Some sort of criminal justice reform is going to get done. It is just going to take some muscle at the right moment.

Majority Leader Mitch McConnell said as much, telling reporters he would bring a reform bill to the floor if he can guarantee a supermajority and only after the election. “Criminal justice has been much discussed,” McConnell said on Wednesday. “What we’ll do after the election is take a whip count, and if there are more than 60 senators who want to go forward on that bill, we’ll find time to address it.”

Looking in from the outside and pushing with a grassroots coalition to get something done, former South Carolina Sen. Jim DeMint explains why moving in the lame duck is the best chance for reformers to actually get something done. They have the votes.
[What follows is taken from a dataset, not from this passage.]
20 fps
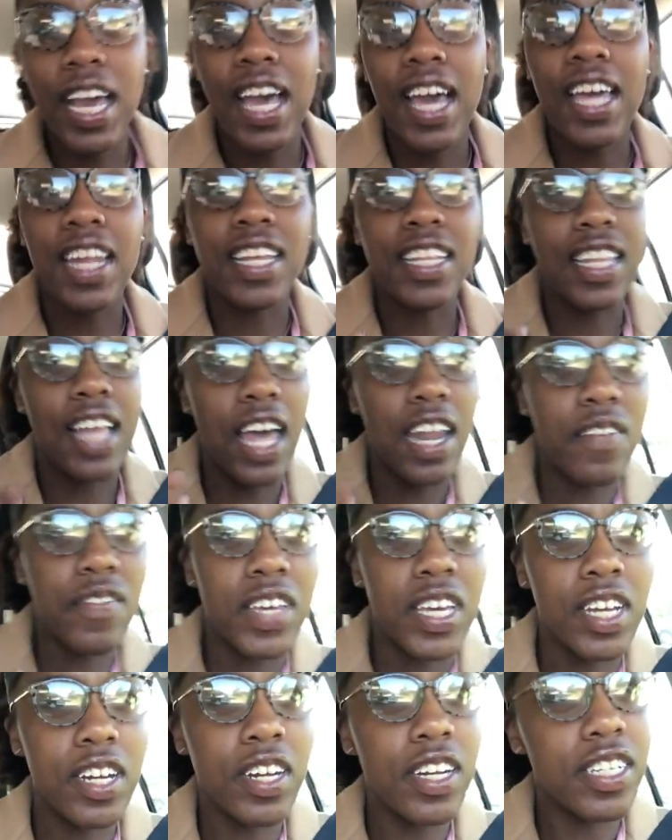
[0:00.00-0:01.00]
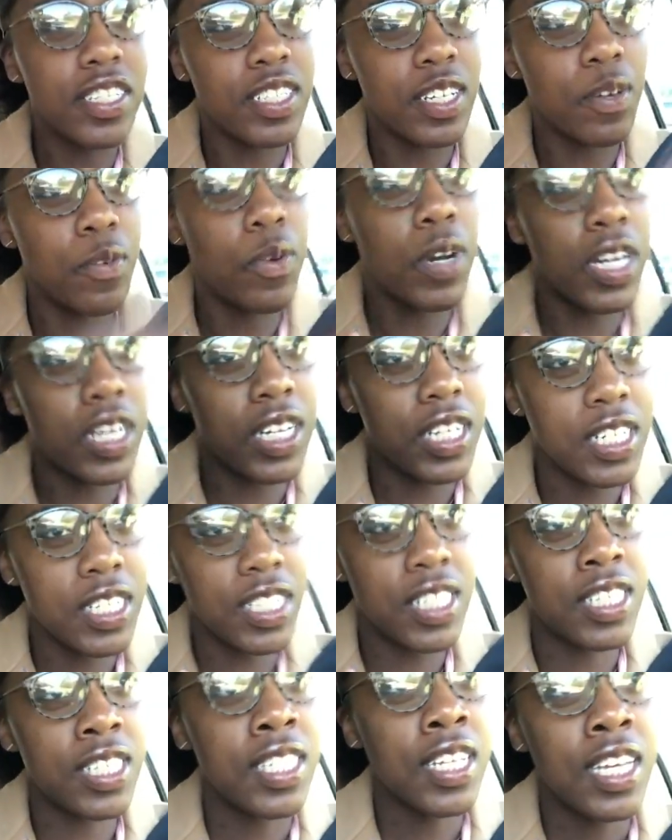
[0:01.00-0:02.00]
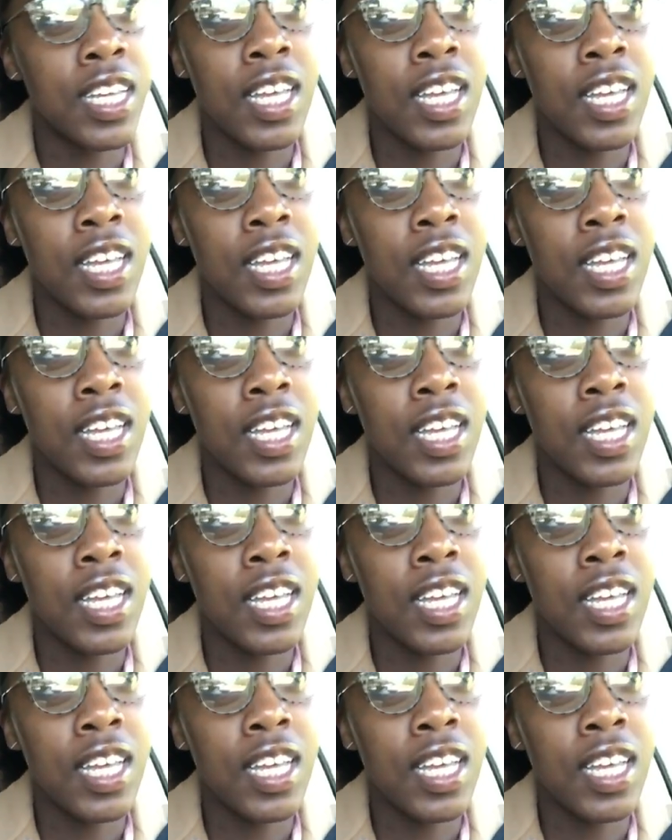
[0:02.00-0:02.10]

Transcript: I had a lot of encouraging words.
They just need the right opportunity.

First, flexibility and political cover come after the election.

“We’ve got the votes to do it,” DeMint said during a recent meeting of the Washington Examiner’s editorial board, “and the normal characters who sometimes Mitch McConnell has to protect from taking a tough vote would, I think, be very comfortable with it.”

Second, Democrats aren’t about to let Republicans get a win before November. That changes in that rare window after the election, but before the next Congress, when lawmakers are temporarily free from partisan responsibility.

“There are some Democrats who just don’t want Trump to win at anything,” DeMint explained before adding that “after the election, I think, a lot of that pressure is off.”

It has been the Trump administration, specifically presidential son-in-law Jared Kushner, which has made long-hoped-for reform a possibility. But there are still obstacles in the Senate: Republicans like Sen. Tom Cotton of Arkansas and Democrats like Sens. Kamala Harris of California and Cory Booker of New Jersey.

The fear is that they might try to increase the scope to include sentencing reform or drug legalization, a possibility that DeMint predicted would kill criminal justice reform. How to keep that from happening? Jam it through.

“So, the only way for it to get through the Senate,” DeMint predicted, “is if they do what they are prone to do over there — just get a good bill out of committee and McConnell will control the floor, fill up the tree, and let the Democrats offer a few amendments.”

DeMint is referring to a procedure by which the majority introduces so many amendments so that the minority cannot force a vote on potentially embarrassing issues, again say, sentencing reform or drug legalization. It is a parliamentary power play that the conservative Heritage Foundation once described as tyrannical. It also might be the only way to get anything done.